• Task to complete
Your answer must be every line of the data below that holds the string "says", copied exactly.

### Dataset excerpts

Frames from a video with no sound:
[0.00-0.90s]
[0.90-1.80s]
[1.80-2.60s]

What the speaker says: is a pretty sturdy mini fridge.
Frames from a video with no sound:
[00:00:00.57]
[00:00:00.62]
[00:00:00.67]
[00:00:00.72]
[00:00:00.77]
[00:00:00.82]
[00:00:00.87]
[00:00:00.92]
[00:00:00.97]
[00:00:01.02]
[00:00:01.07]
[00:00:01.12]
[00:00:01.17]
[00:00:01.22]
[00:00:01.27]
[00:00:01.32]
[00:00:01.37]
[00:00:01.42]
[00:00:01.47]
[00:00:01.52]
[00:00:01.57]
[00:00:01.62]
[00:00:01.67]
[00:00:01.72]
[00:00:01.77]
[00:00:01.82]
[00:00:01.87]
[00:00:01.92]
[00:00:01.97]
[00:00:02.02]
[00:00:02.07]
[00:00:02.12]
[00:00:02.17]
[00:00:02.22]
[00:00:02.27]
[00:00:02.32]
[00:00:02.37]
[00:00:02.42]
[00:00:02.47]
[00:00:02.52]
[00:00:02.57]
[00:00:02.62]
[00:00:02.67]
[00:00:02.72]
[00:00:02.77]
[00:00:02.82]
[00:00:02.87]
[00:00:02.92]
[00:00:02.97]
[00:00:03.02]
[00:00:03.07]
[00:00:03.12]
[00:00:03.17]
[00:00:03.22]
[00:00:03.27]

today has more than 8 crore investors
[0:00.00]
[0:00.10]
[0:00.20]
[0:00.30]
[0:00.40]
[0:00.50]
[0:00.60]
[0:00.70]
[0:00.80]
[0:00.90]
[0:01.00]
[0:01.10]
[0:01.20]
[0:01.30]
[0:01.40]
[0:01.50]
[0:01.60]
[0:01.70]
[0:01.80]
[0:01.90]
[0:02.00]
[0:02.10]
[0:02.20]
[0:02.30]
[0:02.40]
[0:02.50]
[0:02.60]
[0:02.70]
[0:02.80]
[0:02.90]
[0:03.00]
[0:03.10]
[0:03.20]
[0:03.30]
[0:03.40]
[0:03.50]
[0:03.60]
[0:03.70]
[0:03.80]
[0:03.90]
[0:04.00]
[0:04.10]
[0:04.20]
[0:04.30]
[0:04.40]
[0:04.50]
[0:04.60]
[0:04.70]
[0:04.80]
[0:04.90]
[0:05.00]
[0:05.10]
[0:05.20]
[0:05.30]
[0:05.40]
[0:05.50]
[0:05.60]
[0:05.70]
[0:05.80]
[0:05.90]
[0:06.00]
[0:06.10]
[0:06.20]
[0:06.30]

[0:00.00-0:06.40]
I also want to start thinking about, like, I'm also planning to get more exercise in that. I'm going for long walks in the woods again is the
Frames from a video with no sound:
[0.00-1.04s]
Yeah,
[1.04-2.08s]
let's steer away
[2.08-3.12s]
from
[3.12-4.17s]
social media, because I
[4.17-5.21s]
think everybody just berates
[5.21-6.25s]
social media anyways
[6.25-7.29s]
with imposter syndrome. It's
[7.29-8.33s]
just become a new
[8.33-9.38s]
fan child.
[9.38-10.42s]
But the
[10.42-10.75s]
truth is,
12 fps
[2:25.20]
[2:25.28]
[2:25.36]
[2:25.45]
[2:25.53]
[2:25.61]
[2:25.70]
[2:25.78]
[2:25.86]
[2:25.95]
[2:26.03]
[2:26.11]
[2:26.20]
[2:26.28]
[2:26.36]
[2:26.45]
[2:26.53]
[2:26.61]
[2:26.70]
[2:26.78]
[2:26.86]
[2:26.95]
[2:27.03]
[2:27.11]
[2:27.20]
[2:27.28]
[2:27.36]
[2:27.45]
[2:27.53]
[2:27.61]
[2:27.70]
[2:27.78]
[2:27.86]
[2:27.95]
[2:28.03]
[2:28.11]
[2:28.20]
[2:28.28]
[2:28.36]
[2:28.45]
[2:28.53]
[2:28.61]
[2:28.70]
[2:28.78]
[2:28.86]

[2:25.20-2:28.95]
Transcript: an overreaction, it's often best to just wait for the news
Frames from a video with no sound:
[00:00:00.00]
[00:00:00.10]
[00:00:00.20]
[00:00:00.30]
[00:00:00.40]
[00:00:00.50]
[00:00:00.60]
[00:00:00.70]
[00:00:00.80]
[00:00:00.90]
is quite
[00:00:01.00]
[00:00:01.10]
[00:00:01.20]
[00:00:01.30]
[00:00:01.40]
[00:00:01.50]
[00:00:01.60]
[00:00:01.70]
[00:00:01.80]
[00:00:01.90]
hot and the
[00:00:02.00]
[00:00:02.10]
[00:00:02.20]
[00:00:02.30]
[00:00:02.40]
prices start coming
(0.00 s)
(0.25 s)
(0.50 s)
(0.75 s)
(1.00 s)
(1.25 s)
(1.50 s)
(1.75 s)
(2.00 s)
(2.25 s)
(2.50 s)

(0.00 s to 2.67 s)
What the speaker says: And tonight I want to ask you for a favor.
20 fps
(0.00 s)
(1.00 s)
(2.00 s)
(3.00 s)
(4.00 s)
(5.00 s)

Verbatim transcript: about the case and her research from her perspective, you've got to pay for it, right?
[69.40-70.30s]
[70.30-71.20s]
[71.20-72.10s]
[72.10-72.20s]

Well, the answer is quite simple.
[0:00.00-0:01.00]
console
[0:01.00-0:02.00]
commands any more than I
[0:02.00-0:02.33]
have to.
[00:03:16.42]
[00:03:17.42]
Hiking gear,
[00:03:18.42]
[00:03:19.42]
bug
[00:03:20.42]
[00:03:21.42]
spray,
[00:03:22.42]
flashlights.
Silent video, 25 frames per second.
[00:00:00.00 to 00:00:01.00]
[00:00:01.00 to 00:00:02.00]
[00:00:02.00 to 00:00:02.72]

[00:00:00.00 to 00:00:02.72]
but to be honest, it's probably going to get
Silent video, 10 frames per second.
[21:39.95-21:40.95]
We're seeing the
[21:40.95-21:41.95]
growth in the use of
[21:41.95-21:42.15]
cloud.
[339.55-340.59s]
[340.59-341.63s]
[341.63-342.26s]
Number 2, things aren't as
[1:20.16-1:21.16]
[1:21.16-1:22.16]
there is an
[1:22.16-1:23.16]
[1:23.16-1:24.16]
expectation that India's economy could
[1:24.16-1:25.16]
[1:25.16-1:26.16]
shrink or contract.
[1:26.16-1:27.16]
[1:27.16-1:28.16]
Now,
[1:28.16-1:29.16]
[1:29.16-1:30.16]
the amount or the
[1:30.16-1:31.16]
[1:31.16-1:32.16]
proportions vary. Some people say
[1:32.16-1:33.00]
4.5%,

######

• Solved exercise
What the speaker says: is a pretty sturdy mini fridge.
What the speaker says: And tonight I want to ask you for a favor.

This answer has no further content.